+++ TASK MATERIAL +++

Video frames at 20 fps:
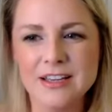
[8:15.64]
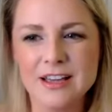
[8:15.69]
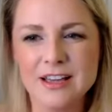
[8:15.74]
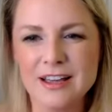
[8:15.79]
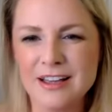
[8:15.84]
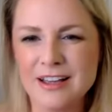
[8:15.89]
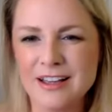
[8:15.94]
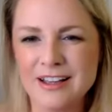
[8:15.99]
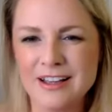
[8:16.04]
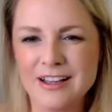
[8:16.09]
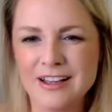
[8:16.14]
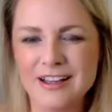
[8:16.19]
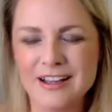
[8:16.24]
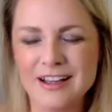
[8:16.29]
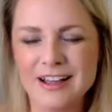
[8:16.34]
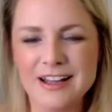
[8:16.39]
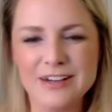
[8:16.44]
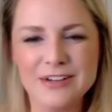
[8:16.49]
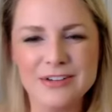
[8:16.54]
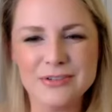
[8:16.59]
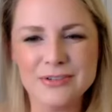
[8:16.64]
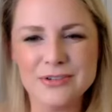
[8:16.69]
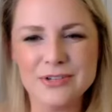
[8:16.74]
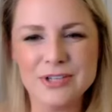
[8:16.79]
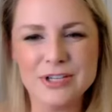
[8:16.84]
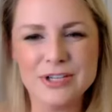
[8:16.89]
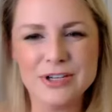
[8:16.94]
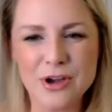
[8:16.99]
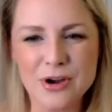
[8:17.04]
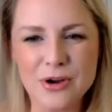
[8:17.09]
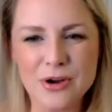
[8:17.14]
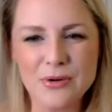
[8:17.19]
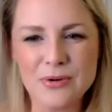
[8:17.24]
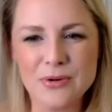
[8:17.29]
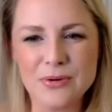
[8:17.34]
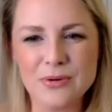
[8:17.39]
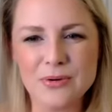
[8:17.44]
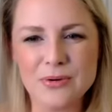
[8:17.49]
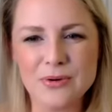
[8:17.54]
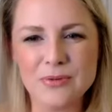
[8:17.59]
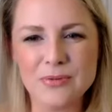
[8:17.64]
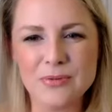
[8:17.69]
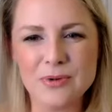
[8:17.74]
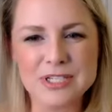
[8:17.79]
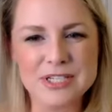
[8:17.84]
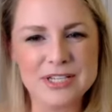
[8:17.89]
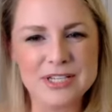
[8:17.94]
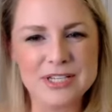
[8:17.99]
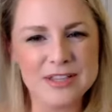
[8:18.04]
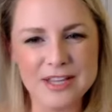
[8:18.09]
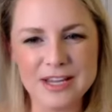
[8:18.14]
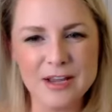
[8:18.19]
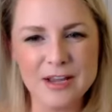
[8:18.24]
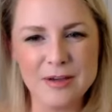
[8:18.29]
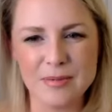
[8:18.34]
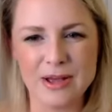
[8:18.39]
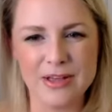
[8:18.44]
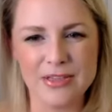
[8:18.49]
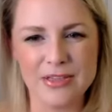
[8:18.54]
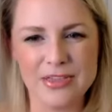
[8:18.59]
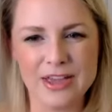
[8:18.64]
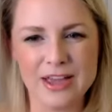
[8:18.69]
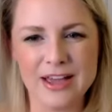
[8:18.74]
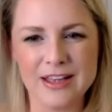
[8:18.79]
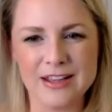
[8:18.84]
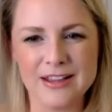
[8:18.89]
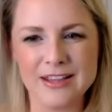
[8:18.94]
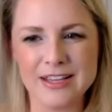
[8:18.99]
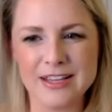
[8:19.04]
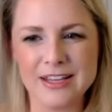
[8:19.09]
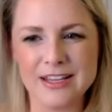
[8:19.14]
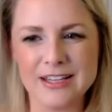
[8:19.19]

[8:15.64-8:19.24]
I don't really know what to think about that. Like,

+++

→ **AIM OF THE EXERCISE**
Above are records with pictures; repeat the records exactly and leave the pictures out.

→ **THE ANSWER**
Video frames at 20 fps:
[8:15.64]
[8:15.69]
[8:15.74]
[8:15.79]
[8:15.84]
[8:15.89]
[8:15.94]
[8:15.99]
[8:16.04]
[8:16.09]
[8:16.14]
[8:16.19]
[8:16.24]
[8:16.29]
[8:16.34]
[8:16.39]
[8:16.44]
[8:16.49]
[8:16.54]
[8:16.59]
[8:16.64]
[8:16.69]
[8:16.74]
[8:16.79]
[8:16.84]
[8:16.89]
[8:16.94]
[8:16.99]
[8:17.04]
[8:17.09]
[8:17.14]
[8:17.19]
[8:17.24]
[8:17.29]
[8:17.34]
[8:17.39]
[8:17.44]
[8:17.49]
[8:17.54]
[8:17.59]
[8:17.64]
[8:17.69]
[8:17.74]
[8:17.79]
[8:17.84]
[8:17.89]
[8:17.94]
[8:17.99]
[8:18.04]
[8:18.09]
[8:18.14]
[8:18.19]
[8:18.24]
[8:18.29]
[8:18.34]
[8:18.39]
[8:18.44]
[8:18.49]
[8:18.54]
[8:18.59]
[8:18.64]
[8:18.69]
[8:18.74]
[8:18.79]
[8:18.84]
[8:18.89]
[8:18.94]
[8:18.99]
[8:19.04]
[8:19.09]
[8:19.14]
[8:19.19]

[8:15.64-8:19.24]
I don't really know what to think about that. Like,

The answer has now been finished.